Yann Queffélec rend visible ces forces occultes dans une approche narrative aussi intense que vertigineuse. La structure circulaire du roman traduit à merveille l’état d’enfermement de ces protagonistes incapables de rompre le cycle infernal d’un héritage toxique. Elle souligne surtout comment les figures de Toï, le gardien des souvenirs troubles du manoir, devient non pas un observateur distant, mais un autre visage du spectre familial qui vient mettre à l’épreuve le caractère même de ce récit qu’il empêche à tous niveaux d’échapper à sa dimension tragique, par sa fidélité inébranlable. L’auteur dévoile au fil du texte toute l’étendue de ces stratégies pour tenir au secret les démons que ses personnages cachent mal, en faisant du silence une arme aussi fatale que la haine déclarée. Par la description quasi organique du manoir, il suggère que le présent de cette histoire ne saurait avoir une autre identité qu’une manière de ressasser à l’infini les drames des lignées et une façon peu glorieuse, bien que très juste à son image, de se débattre comme le diable dans l’eau bénite dans une sorte de déni du monde moderne, mais sans la beauté réconfortante des mythes antiques.

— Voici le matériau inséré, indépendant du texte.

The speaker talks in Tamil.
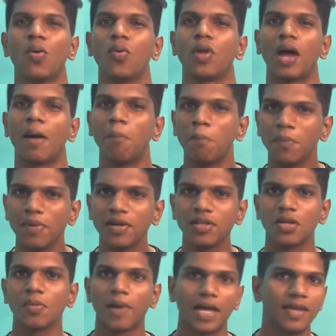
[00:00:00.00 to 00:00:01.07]
ஒரு ஐம்பது
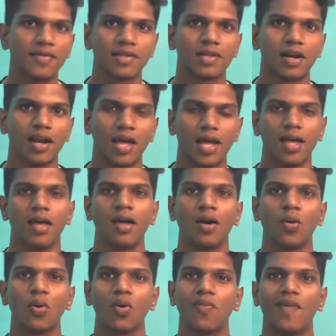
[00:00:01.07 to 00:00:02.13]
ரூபாய்க்கு வந்து
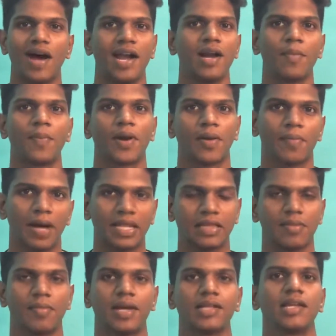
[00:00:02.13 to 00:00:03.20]
ஒரு வாழைப்பழம் அந்த
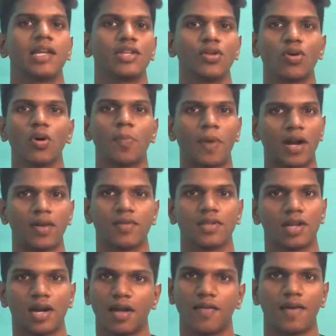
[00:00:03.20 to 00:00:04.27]
மாதிரி ஏதோ ஒரு பழம்
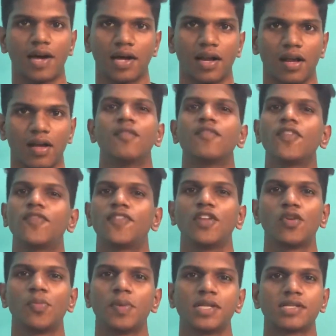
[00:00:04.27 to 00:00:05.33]
வந்து என்னன்னா வாங்குறாங்க ஃபிஃப்டி
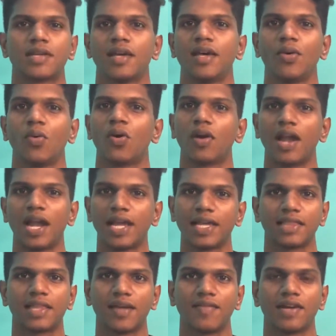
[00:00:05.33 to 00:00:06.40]
ருபீஸ்க்கு ஒரு
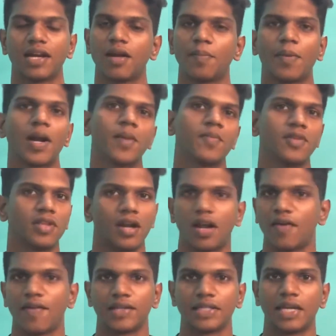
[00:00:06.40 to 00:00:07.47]
நாளைக்கு தேவையான பழம் வந்து
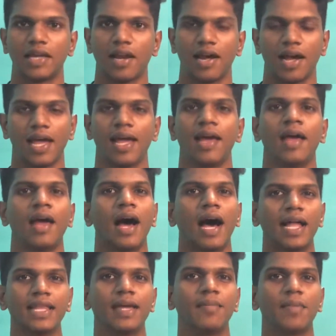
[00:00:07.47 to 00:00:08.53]
வாங்கிக்கிறாங்க
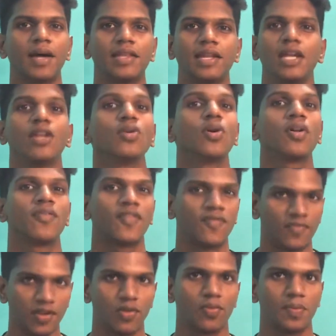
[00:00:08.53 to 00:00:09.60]
அதே மாதிரி இன்னொரு
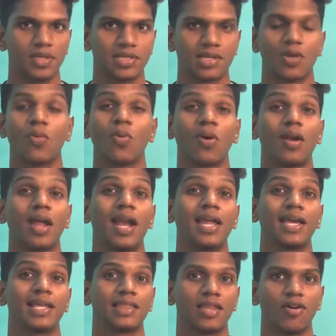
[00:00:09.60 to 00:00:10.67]
ஃபிஃப்டி ருபீஸ்க்கு ஒரு
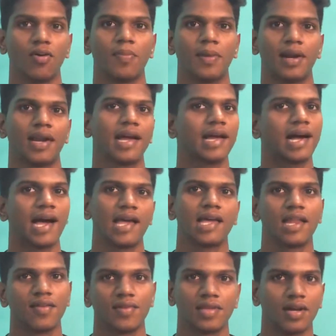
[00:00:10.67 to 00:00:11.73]
நாளைக்கு தேவைப்படுற
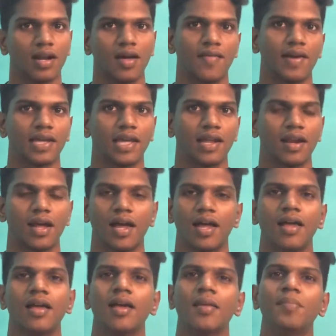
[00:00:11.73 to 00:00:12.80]
காய்கறி வந்து என்னன்னா வாங்கிடுறாங்க
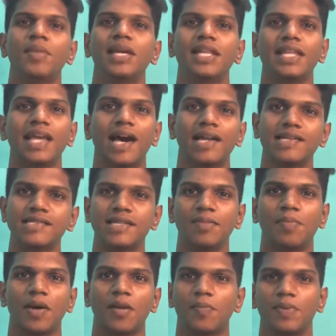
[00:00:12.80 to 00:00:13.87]
மீதி அரிசி
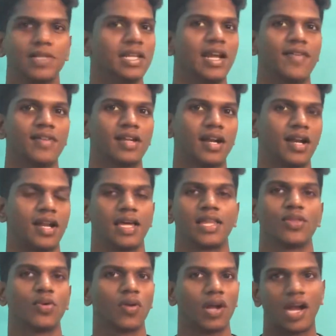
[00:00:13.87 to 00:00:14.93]
பருப்பு இதெல்லாம் வந்து நான்
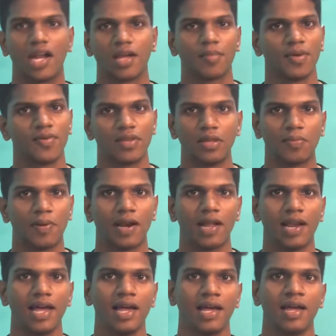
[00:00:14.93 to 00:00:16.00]
எந்த ஒரு கணக்குமே வந்து
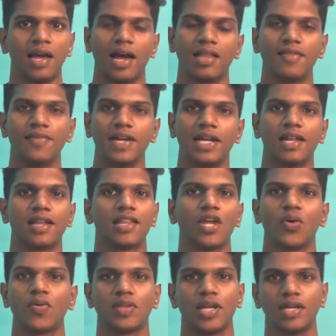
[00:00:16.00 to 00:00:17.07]
பண்ணலை அது வீட்டில இருந்தே
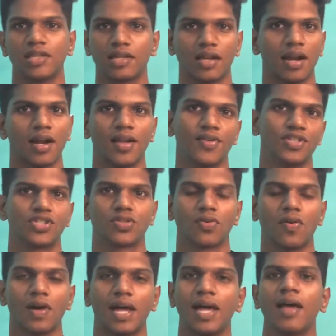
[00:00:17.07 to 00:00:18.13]
அவங்க வந்து எடுத்துக்கிறாங்கன்னே
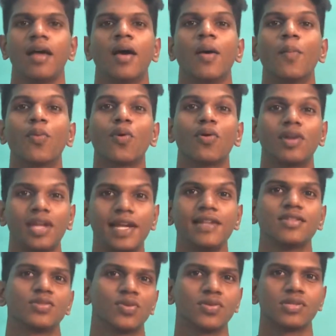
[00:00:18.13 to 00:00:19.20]
வச்சுக்கோங்க
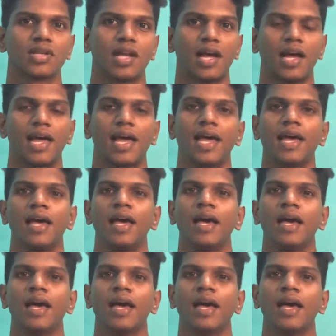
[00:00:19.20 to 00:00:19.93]
ப்ரோட்டீன் சோர்ஸுக்காக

L'universalité des blessures familiales
Dans ce tumulte qu’est La Méduse noire, Yann Queffélec refuse toute complaisance ou manichéisme simplificateur et nous interroge, comme rarement les textes contemporains osent le faire, sur les mécanismes insidieux qui transmettent les traumatismes de générations en générations. Plus encore, par la décomposition qu’opère sur l’idée même du roman de famille à la française, il ouvre la perspective sur notre façon singulière d’envisager le devenir du monde après l’histoire, une quête d’identité douloureuse dans une société pourtant désireuse de reconstruire son avenir, et incapable pourtant de s’arracher au confort douillet et toxique de son propre cocon. Ce livre nous rappelle surtout que dans ce conflit des générations et la valse incessante des secrets de famille, tout choix de destin doit prendre acte de la Méduse, aussi omniprésente que familière, mais d’une méduse, que seul chacun est capable de percevoir : soit se laisser figer par ses silences étouffants et destructeurs, soit tenter de s’en affranchir et continuer à avancer malgré le poids insondable d’une généalogie encombrante, et qui nous rappelle plus souvent notre peur qu’une quelconque leçon de vie. On comprend au final, non sans un trouble mêlé d’effroi et de compassion, que derrière cette histoire aussi douloureuse que romanesque, on n’a d’autre choix que de poser le plus urgent, le plus beau des paradoxes sur notre capacité commune à espérer, envers et contre notre penchant à toujours reproduire les mêmes erreurs du passé.